(Stored items)
↓↓↓

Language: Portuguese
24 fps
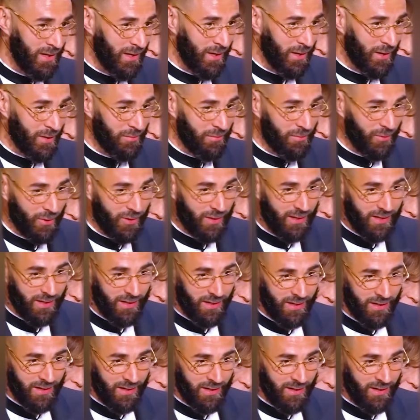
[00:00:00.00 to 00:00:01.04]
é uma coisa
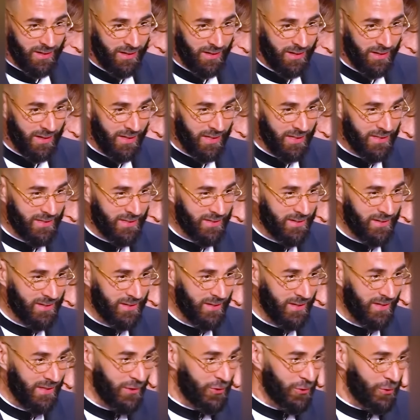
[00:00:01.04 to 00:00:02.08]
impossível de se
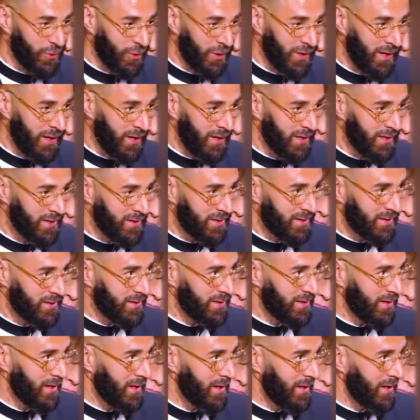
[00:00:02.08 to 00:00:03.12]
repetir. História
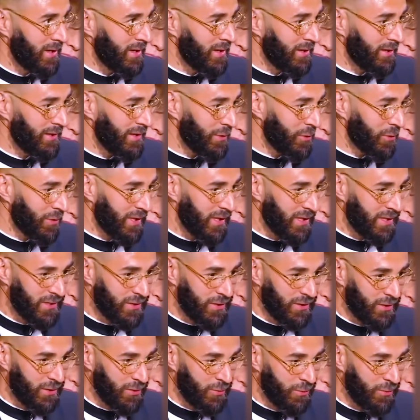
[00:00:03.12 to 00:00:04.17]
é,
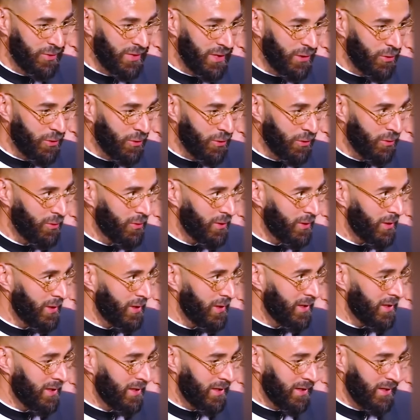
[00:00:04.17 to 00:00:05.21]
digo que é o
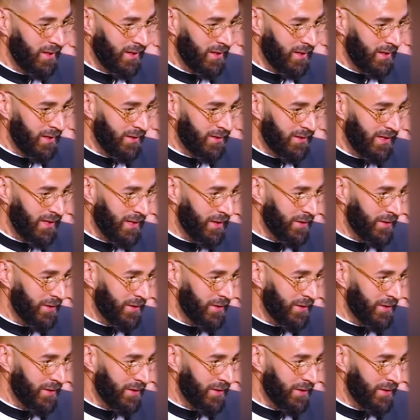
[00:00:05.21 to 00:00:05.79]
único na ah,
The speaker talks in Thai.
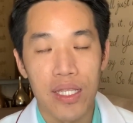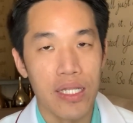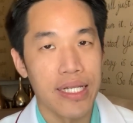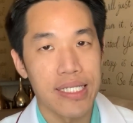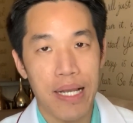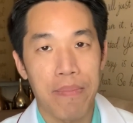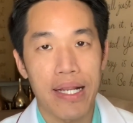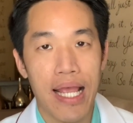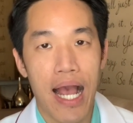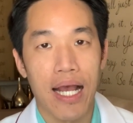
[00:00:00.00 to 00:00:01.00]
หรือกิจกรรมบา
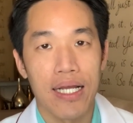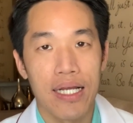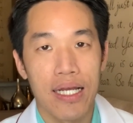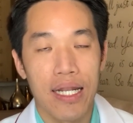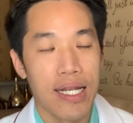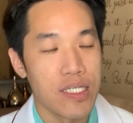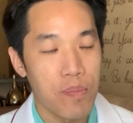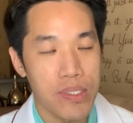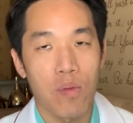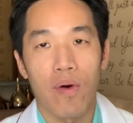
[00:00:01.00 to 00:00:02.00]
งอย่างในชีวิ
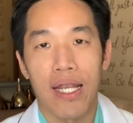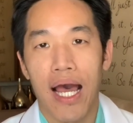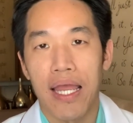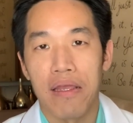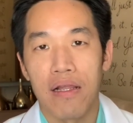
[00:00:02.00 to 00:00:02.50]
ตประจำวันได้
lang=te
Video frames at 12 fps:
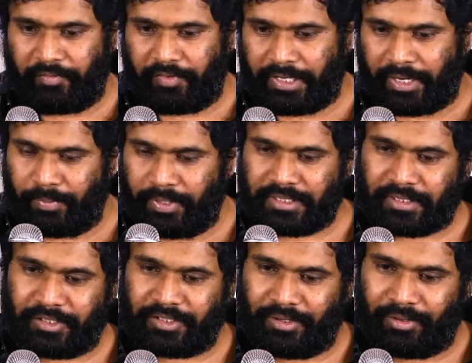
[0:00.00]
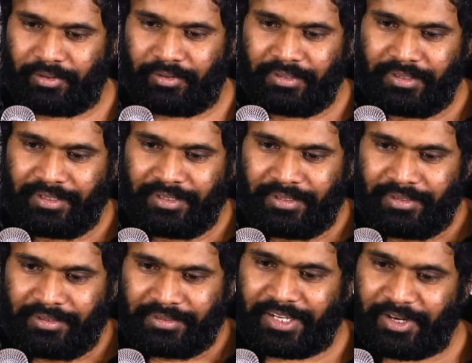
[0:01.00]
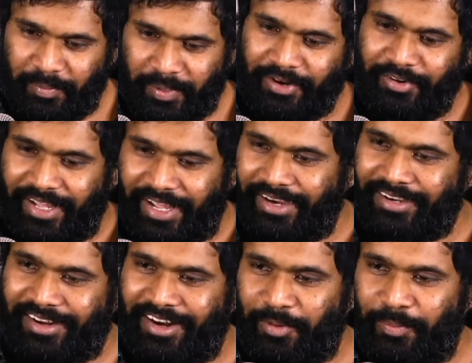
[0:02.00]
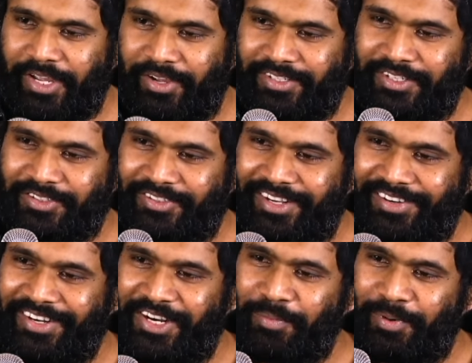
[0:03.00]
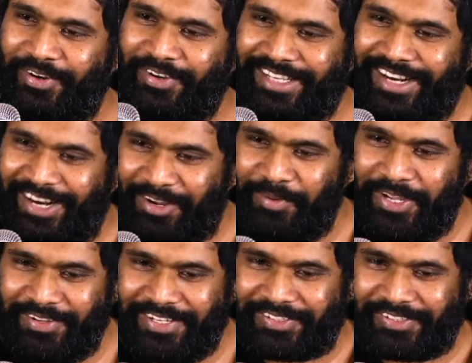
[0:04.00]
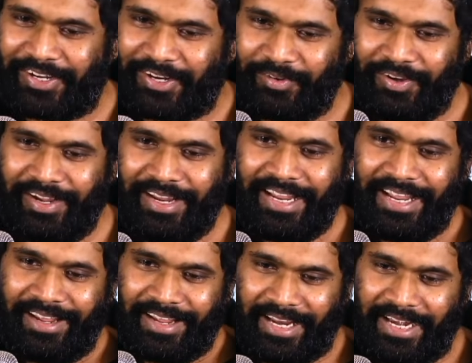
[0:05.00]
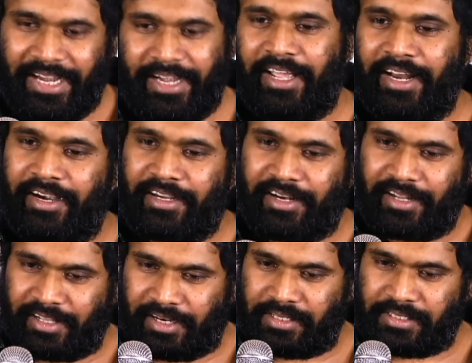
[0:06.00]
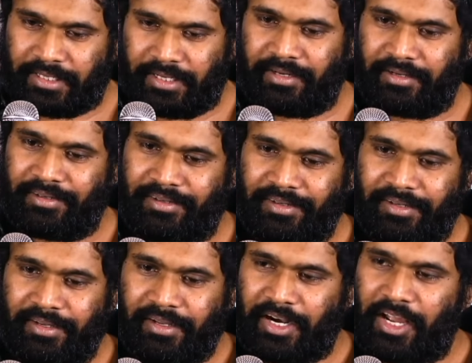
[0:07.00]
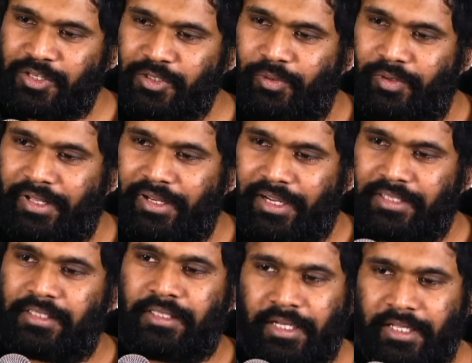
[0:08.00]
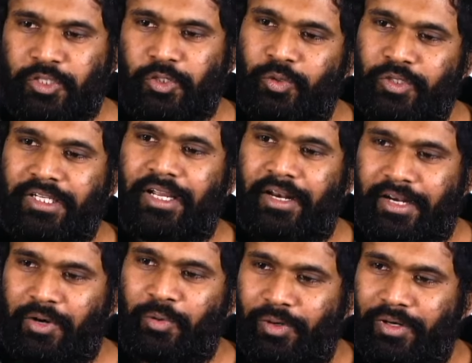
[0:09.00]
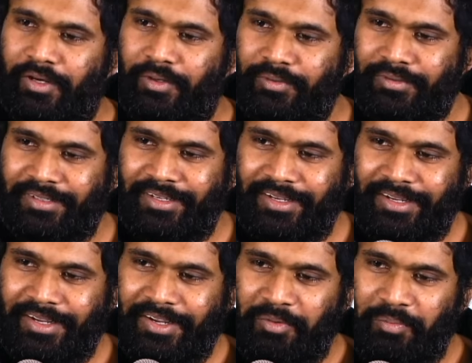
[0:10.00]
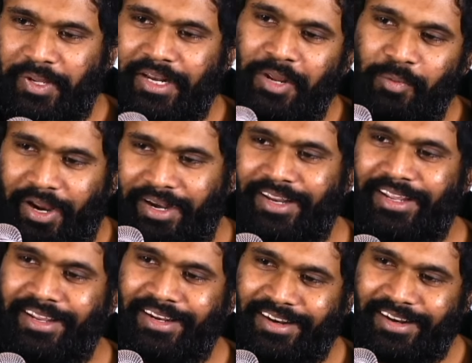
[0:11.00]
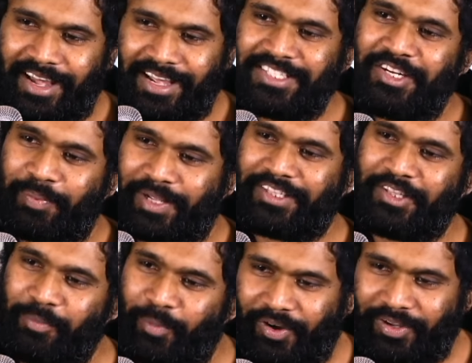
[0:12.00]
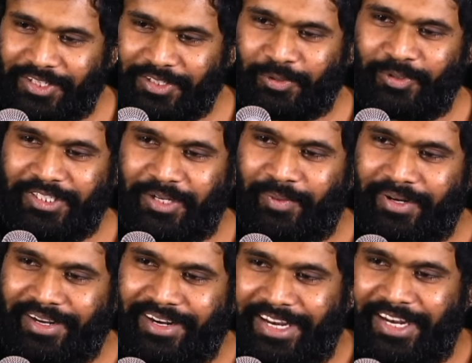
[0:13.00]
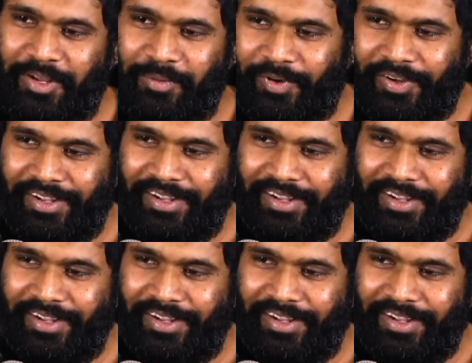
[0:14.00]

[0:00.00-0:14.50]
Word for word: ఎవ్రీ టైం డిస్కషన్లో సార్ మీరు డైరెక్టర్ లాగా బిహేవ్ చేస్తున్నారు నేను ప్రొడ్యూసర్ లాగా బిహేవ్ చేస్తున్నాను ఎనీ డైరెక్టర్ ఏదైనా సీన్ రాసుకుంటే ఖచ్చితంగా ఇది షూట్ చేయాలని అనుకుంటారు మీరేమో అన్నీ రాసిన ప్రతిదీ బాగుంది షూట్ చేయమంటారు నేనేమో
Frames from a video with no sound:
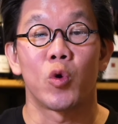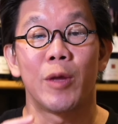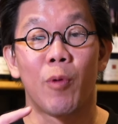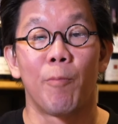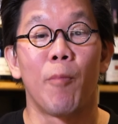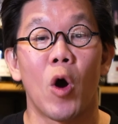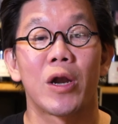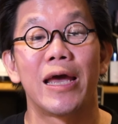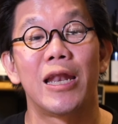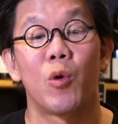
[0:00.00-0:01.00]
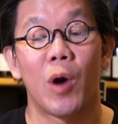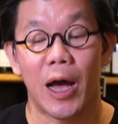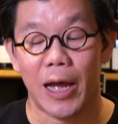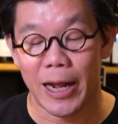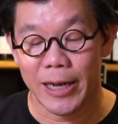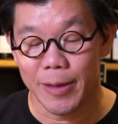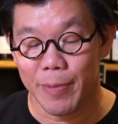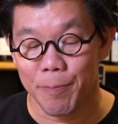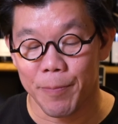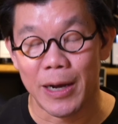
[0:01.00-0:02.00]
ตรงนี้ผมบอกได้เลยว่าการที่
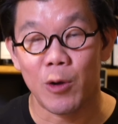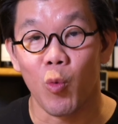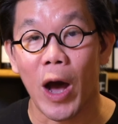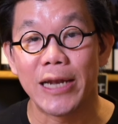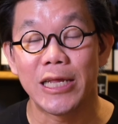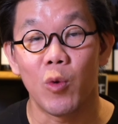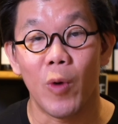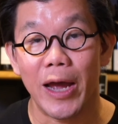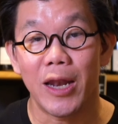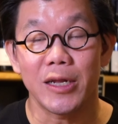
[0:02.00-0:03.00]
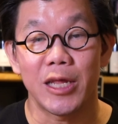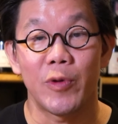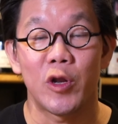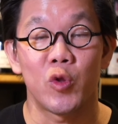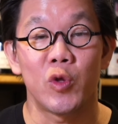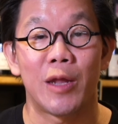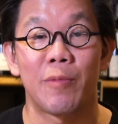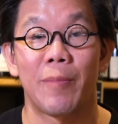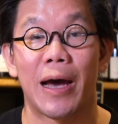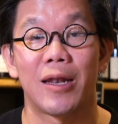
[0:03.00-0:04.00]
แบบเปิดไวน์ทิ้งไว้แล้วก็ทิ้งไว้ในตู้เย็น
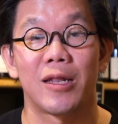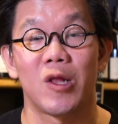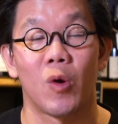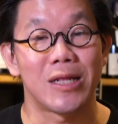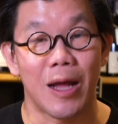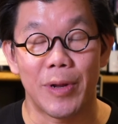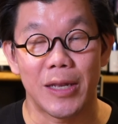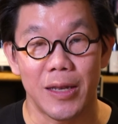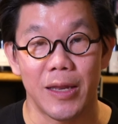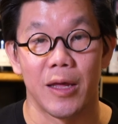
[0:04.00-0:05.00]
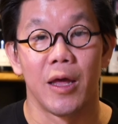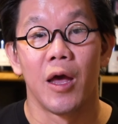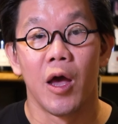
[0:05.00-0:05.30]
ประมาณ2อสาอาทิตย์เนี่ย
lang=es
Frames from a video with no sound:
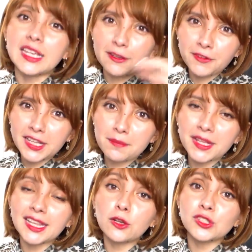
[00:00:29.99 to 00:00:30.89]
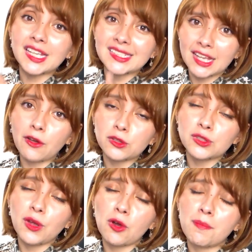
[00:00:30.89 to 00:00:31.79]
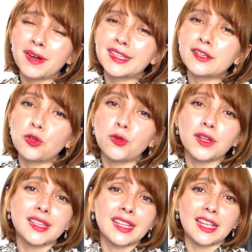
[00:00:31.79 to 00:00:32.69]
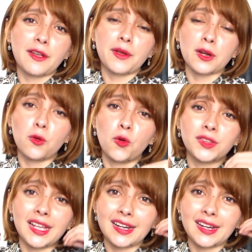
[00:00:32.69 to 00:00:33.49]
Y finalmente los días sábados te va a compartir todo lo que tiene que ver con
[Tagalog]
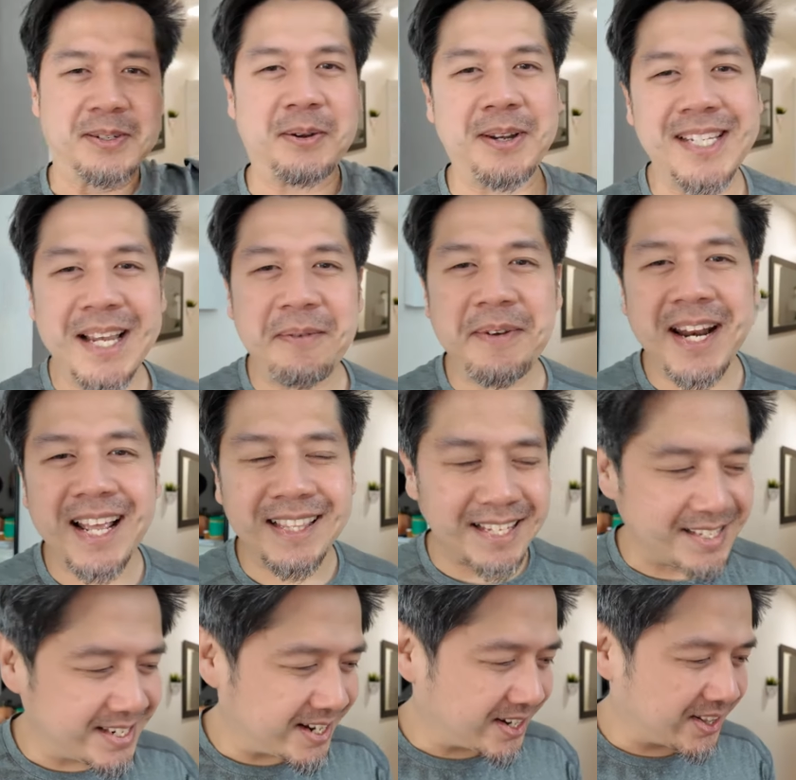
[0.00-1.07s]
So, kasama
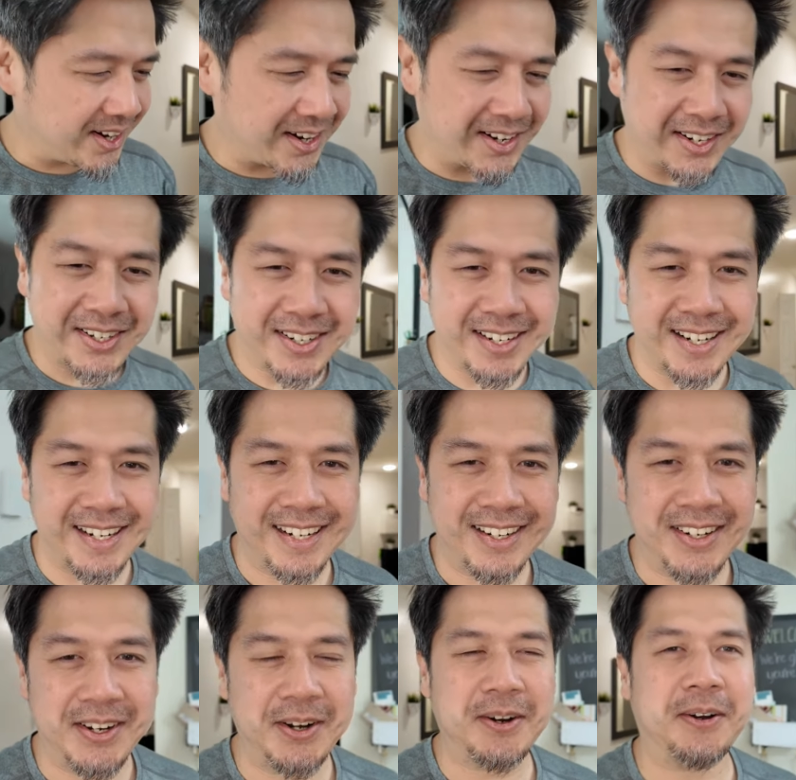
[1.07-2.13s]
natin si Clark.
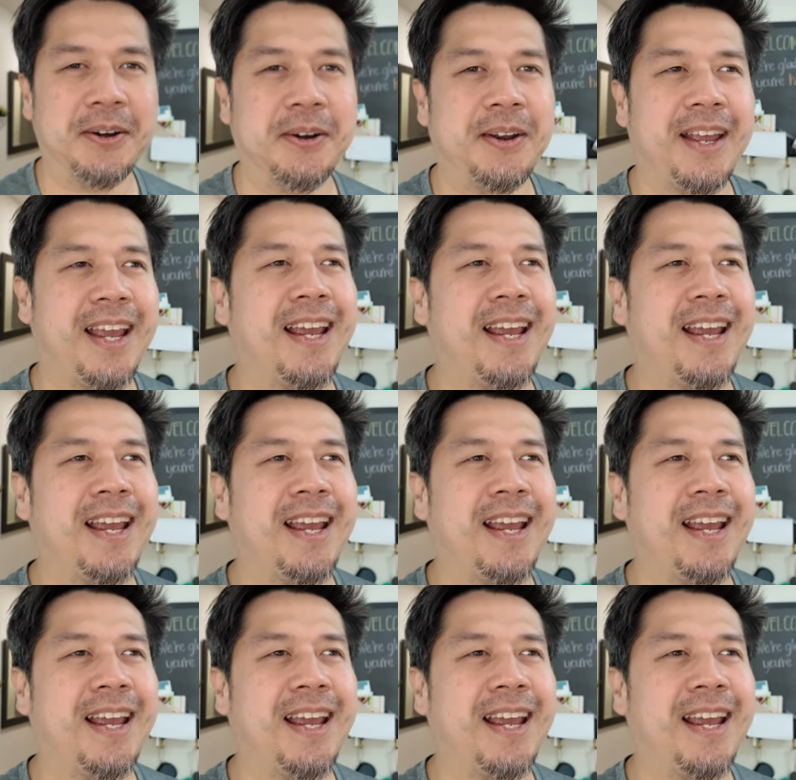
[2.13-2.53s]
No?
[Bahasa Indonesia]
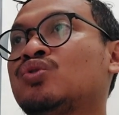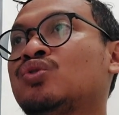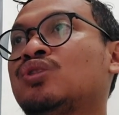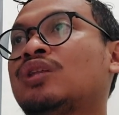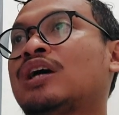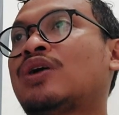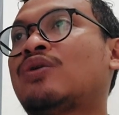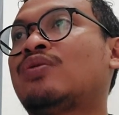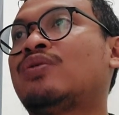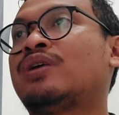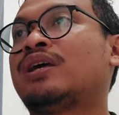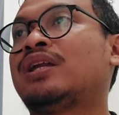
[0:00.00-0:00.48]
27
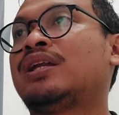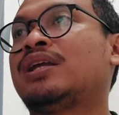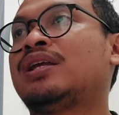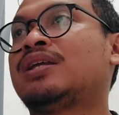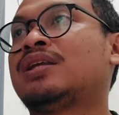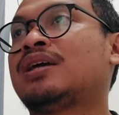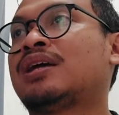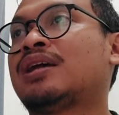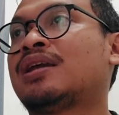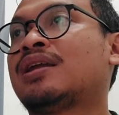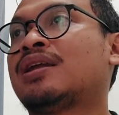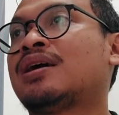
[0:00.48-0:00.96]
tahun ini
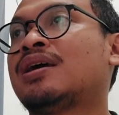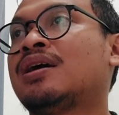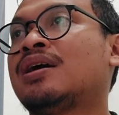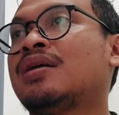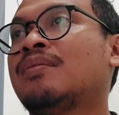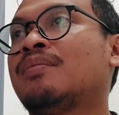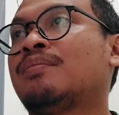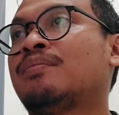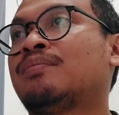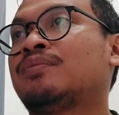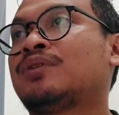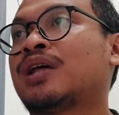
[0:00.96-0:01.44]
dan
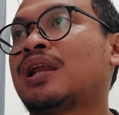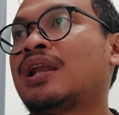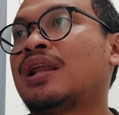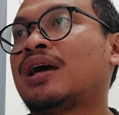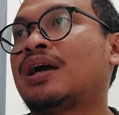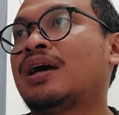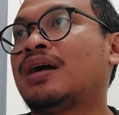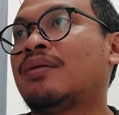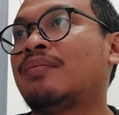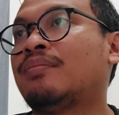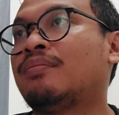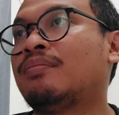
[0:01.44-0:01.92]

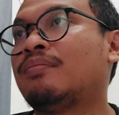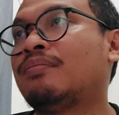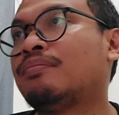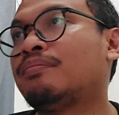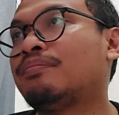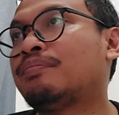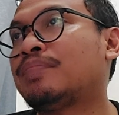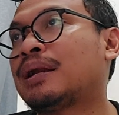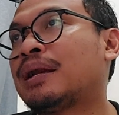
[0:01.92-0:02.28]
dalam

↑↑↑

No pictures belong in the copy. Transcribe every entry exactly.

Your solution:
Language: Portuguese
24 fps
[00:00:00.00 to 00:00:01.04]
é uma coisa
[00:00:01.04 to 00:00:02.08]
impossível de se
[00:00:02.08 to 00:00:03.12]
repetir. História
[00:00:03.12 to 00:00:04.17]
é,
[00:00:04.17 to 00:00:05.21]
digo que é o
[00:00:05.21 to 00:00:05.79]
único na ah,
The speaker talks in Thai.
[00:00:00.00 to 00:00:01.00]
หรือกิจกรรมบา
[00:00:01.00 to 00:00:02.00]
งอย่างในชีวิ
[00:00:02.00 to 00:00:02.50]
ตประจำวันได้
lang=te
Video frames at 12 fps:
[0:00.00]
[0:01.00]
[0:02.00]
[0:03.00]
[0:04.00]
[0:05.00]
[0:06.00]
[0:07.00]
[0:08.00]
[0:09.00]
[0:10.00]
[0:11.00]
[0:12.00]
[0:13.00]
[0:14.00]

[0:00.00-0:14.50]
Word for word: ఎవ్రీ టైం డిస్కషన్లో సార్ మీరు డైరెక్టర్ లాగా బిహేవ్ చేస్తున్నారు నేను ప్రొడ్యూసర్ లాగా బిహేవ్ చేస్తున్నాను ఎనీ డైరెక్టర్ ఏదైనా సీన్ రాసుకుంటే ఖచ్చితంగా ఇది షూట్ చేయాలని అనుకుంటారు మీరేమో అన్నీ రాసిన ప్రతిదీ బాగుంది షూట్ చేయమంటారు నేనేమో
Frames from a video with no sound:
[0:00.00-0:01.00]
[0:01.00-0:02.00]
ตรงนี้ผมบอกได้เลยว่าการที่
[0:02.00-0:03.00]
[0:03.00-0:04.00]
แบบเปิดไวน์ทิ้งไว้แล้วก็ทิ้งไว้ในตู้เย็น
[0:04.00-0:05.00]
[0:05.00-0:05.30]
ประมาณ2อสาอาทิตย์เนี่ย
lang=es
Frames from a video with no sound:
[00:00:29.99 to 00:00:30.89]
[00:00:30.89 to 00:00:31.79]
[00:00:31.79 to 00:00:32.69]
[00:00:32.69 to 00:00:33.49]
Y finalmente los días sábados te va a compartir todo lo que tiene que ver con
[Tagalog]
[0.00-1.07s]
So, kasama
[1.07-2.13s]
natin si Clark.
[2.13-2.53s]
No?
[Bahasa Indonesia]
[0:00.00-0:00.48]
27
[0:00.48-0:00.96]
tahun ini
[0:00.96-0:01.44]
dan
[0:01.44-0:01.92]

[0:01.92-0:02.28]
dalam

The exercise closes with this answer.